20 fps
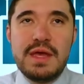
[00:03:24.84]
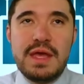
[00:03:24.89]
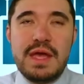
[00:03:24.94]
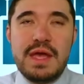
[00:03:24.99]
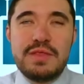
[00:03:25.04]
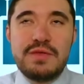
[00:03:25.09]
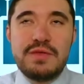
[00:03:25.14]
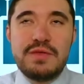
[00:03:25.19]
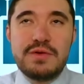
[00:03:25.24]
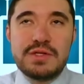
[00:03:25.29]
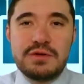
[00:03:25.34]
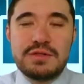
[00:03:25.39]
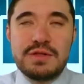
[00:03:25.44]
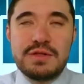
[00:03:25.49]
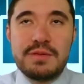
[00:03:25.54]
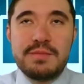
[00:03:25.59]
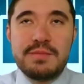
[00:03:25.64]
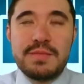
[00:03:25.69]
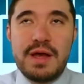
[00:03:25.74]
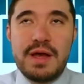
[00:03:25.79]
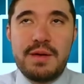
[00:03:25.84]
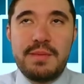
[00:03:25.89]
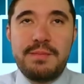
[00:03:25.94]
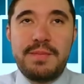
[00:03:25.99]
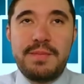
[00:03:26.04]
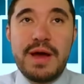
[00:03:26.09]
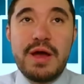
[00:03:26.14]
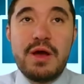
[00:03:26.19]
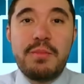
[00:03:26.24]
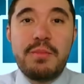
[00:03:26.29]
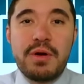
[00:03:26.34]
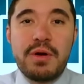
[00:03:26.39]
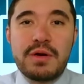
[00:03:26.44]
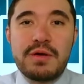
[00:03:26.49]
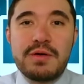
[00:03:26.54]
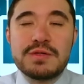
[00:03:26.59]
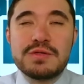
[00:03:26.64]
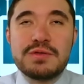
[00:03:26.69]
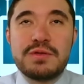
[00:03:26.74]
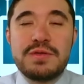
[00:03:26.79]
And there are certain um,
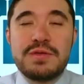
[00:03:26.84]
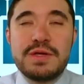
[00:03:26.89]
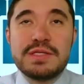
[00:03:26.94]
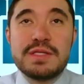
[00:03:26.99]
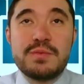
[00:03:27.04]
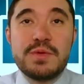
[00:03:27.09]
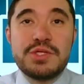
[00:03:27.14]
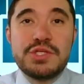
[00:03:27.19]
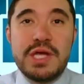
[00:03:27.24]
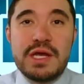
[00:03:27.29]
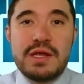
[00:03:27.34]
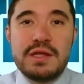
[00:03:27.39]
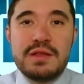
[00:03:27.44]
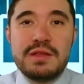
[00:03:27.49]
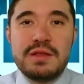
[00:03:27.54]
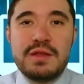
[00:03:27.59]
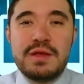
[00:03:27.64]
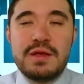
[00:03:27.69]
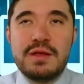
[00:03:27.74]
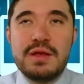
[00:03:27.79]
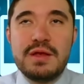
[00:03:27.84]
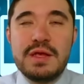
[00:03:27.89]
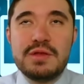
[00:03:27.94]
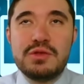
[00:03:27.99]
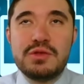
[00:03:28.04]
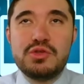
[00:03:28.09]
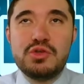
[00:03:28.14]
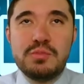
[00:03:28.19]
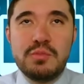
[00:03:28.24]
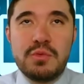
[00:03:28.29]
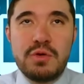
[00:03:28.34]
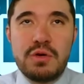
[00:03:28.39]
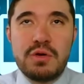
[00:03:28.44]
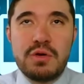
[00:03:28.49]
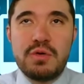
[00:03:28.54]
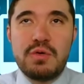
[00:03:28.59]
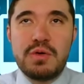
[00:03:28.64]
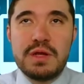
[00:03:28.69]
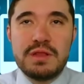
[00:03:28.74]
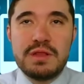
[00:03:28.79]
biomarkers or things that we check in the
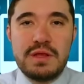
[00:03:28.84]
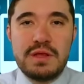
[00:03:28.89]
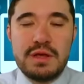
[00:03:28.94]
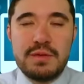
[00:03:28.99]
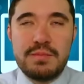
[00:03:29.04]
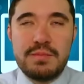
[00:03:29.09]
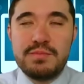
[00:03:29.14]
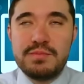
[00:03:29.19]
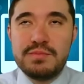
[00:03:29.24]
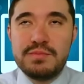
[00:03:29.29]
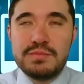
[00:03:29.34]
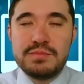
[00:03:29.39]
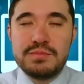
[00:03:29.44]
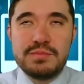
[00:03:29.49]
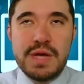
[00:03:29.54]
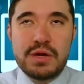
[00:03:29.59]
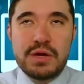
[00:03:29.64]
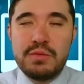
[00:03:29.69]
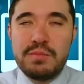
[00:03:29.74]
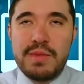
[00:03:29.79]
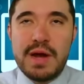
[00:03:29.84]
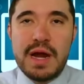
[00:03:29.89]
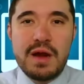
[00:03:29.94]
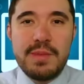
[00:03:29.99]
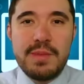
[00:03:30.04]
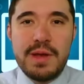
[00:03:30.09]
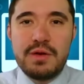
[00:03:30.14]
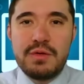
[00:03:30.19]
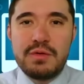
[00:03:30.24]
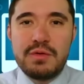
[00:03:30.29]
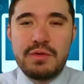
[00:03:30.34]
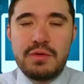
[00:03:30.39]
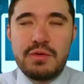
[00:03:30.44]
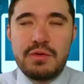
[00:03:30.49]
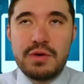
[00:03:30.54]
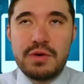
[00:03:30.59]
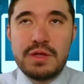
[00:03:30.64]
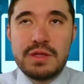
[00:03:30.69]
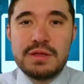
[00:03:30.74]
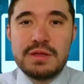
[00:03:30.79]
tumor or in the microenvironment or,
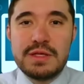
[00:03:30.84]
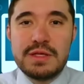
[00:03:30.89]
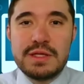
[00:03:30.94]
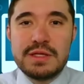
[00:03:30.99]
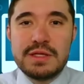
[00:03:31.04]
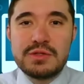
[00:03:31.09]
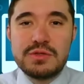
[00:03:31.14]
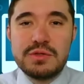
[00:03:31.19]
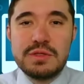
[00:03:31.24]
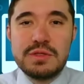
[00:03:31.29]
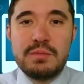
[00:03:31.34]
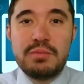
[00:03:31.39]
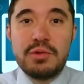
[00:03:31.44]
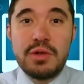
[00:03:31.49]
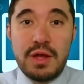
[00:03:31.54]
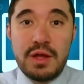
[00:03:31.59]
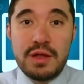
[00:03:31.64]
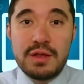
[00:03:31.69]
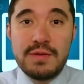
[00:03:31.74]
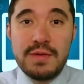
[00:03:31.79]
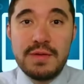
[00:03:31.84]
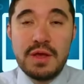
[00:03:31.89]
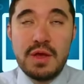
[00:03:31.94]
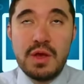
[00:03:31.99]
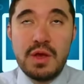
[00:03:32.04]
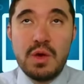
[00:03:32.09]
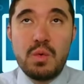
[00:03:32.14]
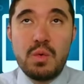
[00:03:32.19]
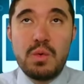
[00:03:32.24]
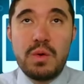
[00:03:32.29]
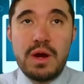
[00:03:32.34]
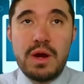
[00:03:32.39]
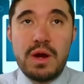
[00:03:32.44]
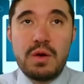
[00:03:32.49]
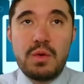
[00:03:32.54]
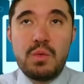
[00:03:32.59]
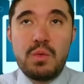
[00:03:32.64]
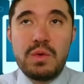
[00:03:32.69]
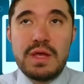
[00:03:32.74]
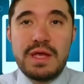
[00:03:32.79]
or in, the, in the blood,
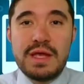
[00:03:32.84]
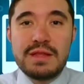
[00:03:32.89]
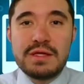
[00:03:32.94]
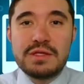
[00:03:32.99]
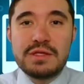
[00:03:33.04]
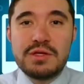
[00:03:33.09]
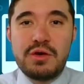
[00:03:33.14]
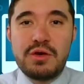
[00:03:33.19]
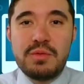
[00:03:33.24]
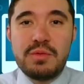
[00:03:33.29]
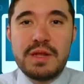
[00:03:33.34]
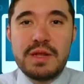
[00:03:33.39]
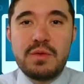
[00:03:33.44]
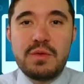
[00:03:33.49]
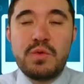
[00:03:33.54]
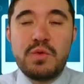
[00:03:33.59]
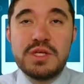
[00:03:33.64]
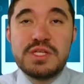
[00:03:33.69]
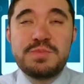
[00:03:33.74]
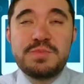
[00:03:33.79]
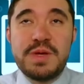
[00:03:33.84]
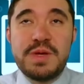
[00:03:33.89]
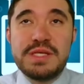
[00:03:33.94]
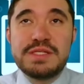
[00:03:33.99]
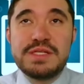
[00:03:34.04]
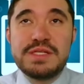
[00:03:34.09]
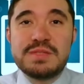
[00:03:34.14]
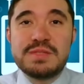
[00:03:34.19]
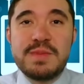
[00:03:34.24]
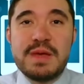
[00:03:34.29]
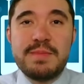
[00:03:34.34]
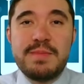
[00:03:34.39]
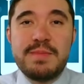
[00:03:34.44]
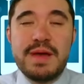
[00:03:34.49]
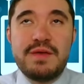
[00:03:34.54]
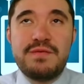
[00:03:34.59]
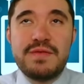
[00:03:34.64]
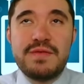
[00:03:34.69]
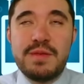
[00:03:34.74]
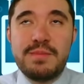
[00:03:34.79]
where we can determine which patients may
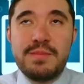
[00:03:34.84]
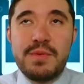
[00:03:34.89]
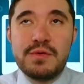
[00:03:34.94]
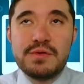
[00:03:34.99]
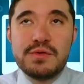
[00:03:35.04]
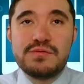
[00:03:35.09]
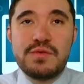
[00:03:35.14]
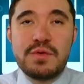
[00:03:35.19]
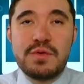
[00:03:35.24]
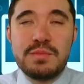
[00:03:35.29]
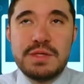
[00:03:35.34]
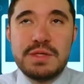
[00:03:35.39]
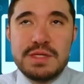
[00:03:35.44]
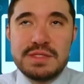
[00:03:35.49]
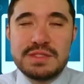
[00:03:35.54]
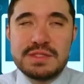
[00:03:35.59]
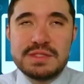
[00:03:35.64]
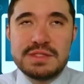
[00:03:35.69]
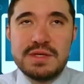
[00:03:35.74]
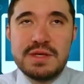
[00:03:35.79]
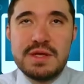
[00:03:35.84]
benefit the most from this.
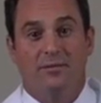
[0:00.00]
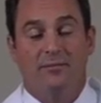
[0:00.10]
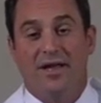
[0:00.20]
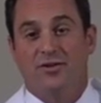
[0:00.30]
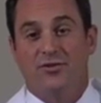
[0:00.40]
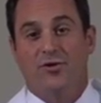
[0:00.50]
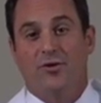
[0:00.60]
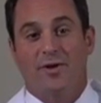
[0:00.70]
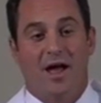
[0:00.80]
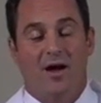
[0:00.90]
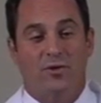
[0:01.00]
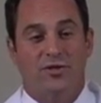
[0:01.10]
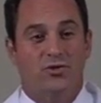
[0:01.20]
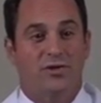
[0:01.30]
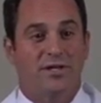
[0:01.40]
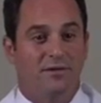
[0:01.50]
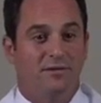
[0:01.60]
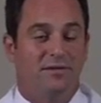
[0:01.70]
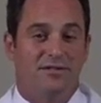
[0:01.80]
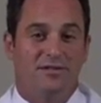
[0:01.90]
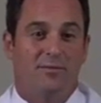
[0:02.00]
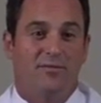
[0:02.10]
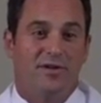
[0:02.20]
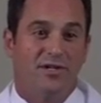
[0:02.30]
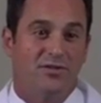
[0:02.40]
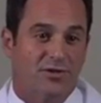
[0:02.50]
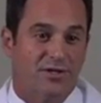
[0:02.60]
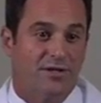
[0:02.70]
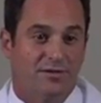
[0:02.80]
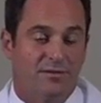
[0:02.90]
may determine how we treat these type of an injury.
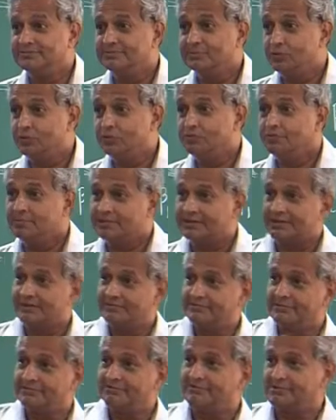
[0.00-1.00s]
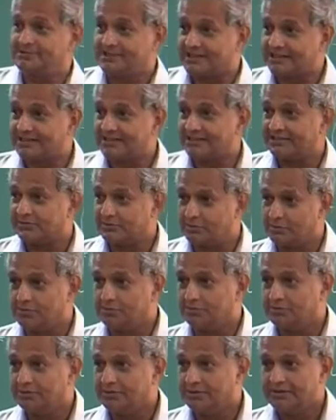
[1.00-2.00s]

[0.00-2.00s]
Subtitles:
move, but I will give a cyclic, no.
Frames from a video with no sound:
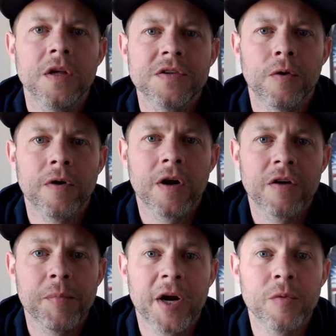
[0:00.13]
is going on,
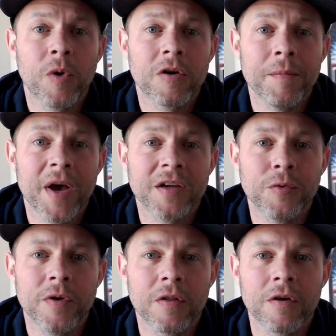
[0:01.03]
everybody? Welcome back
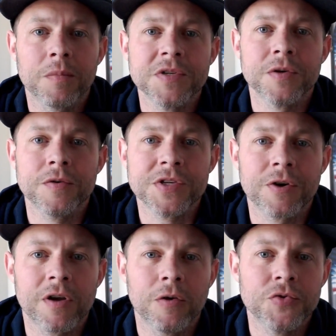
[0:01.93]
to another episode of
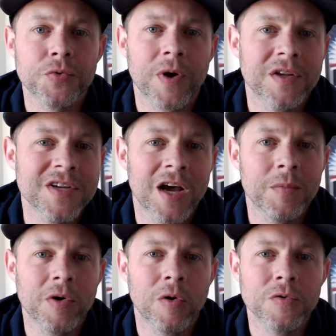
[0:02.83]
Strength Coach Rants.
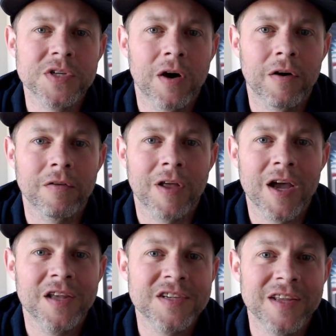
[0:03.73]
I'm your host, Connor
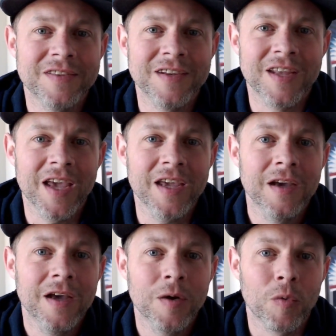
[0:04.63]
Lyons, and
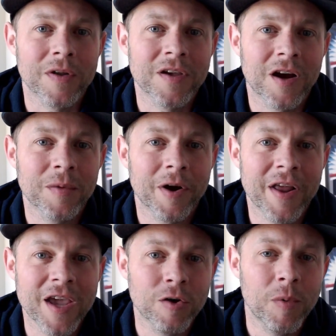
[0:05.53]
today we're going to talk
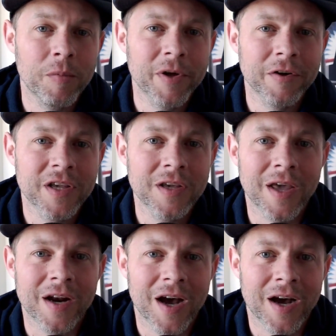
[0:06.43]
about ankle mobility
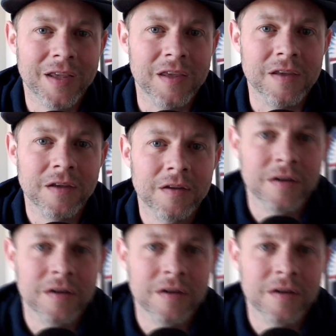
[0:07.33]
and hockey.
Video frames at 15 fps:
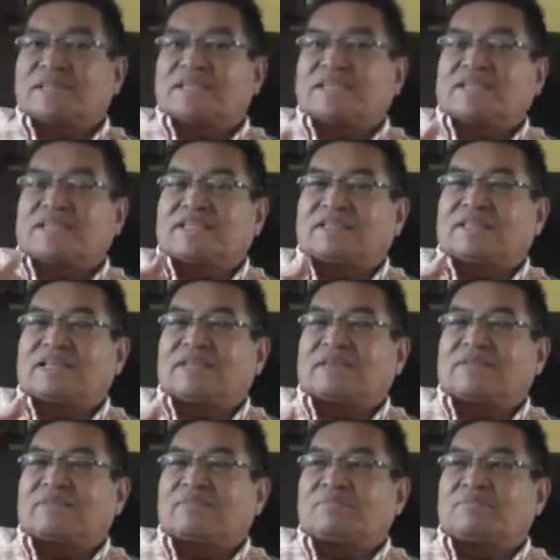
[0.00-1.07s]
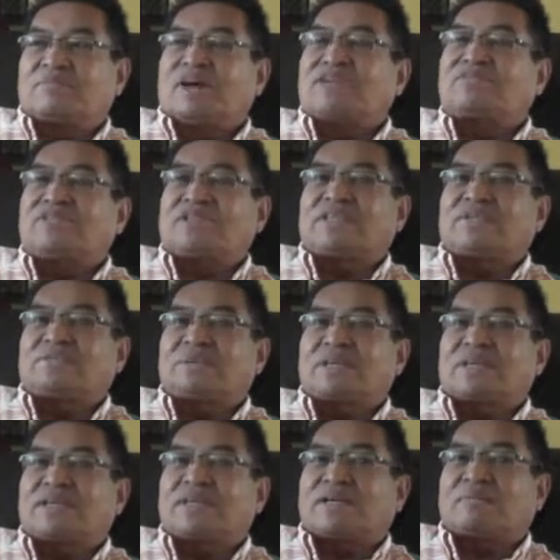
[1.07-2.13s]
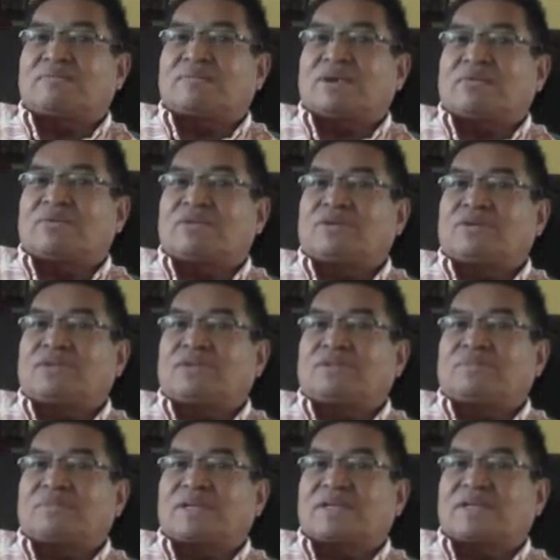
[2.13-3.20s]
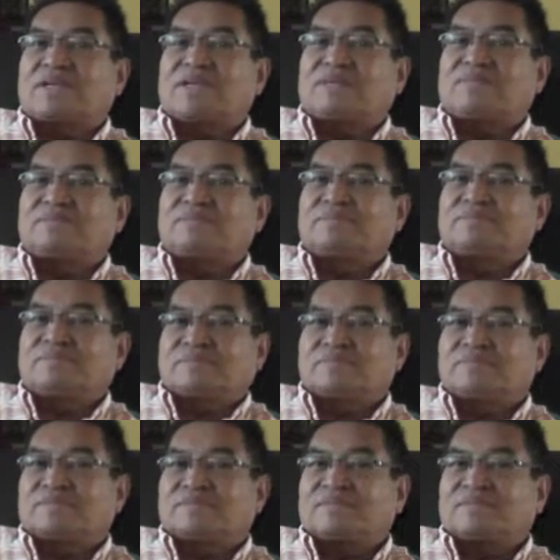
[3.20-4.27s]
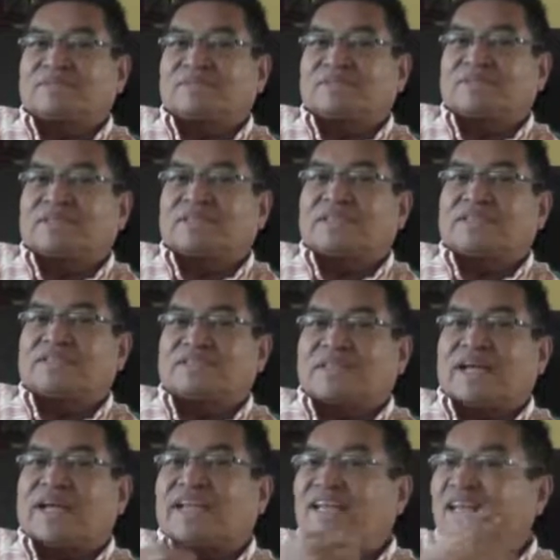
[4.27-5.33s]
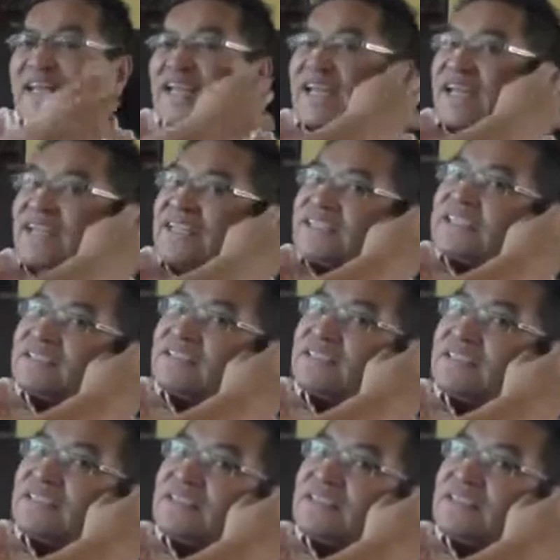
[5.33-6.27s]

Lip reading: And they get a veteran to pick it up, a warrior to pick it up. So that negates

..............................

WHAT TO PRODUCE:
Skipping every picture, transcribe exactly the lines above from the one containing "[00:03:28.74]" through the one containing "[00:03:31.89]", both included.

ANSWER TO THIS TASK:
[00:03:28.74]
[00:03:28.79]
biomarkers or things that we check in the
[00:03:28.84]
[00:03:28.89]
[00:03:28.94]
[00:03:28.99]
[00:03:29.04]
[00:03:29.09]
[00:03:29.14]
[00:03:29.19]
[00:03:29.24]
[00:03:29.29]
[00:03:29.34]
[00:03:29.39]
[00:03:29.44]
[00:03:29.49]
[00:03:29.54]
[00:03:29.59]
[00:03:29.64]
[00:03:29.69]
[00:03:29.74]
[00:03:29.79]
[00:03:29.84]
[00:03:29.89]
[00:03:29.94]
[00:03:29.99]
[00:03:30.04]
[00:03:30.09]
[00:03:30.14]
[00:03:30.19]
[00:03:30.24]
[00:03:30.29]
[00:03:30.34]
[00:03:30.39]
[00:03:30.44]
[00:03:30.49]
[00:03:30.54]
[00:03:30.59]
[00:03:30.64]
[00:03:30.69]
[00:03:30.74]
[00:03:30.79]
tumor or in the microenvironment or,
[00:03:30.84]
[00:03:30.89]
[00:03:30.94]
[00:03:30.99]
[00:03:31.04]
[00:03:31.09]
[00:03:31.14]
[00:03:31.19]
[00:03:31.24]
[00:03:31.29]
[00:03:31.34]
[00:03:31.39]
[00:03:31.44]
[00:03:31.49]
[00:03:31.54]
[00:03:31.59]
[00:03:31.64]
[00:03:31.69]
[00:03:31.74]
[00:03:31.79]
[00:03:31.84]
[00:03:31.89]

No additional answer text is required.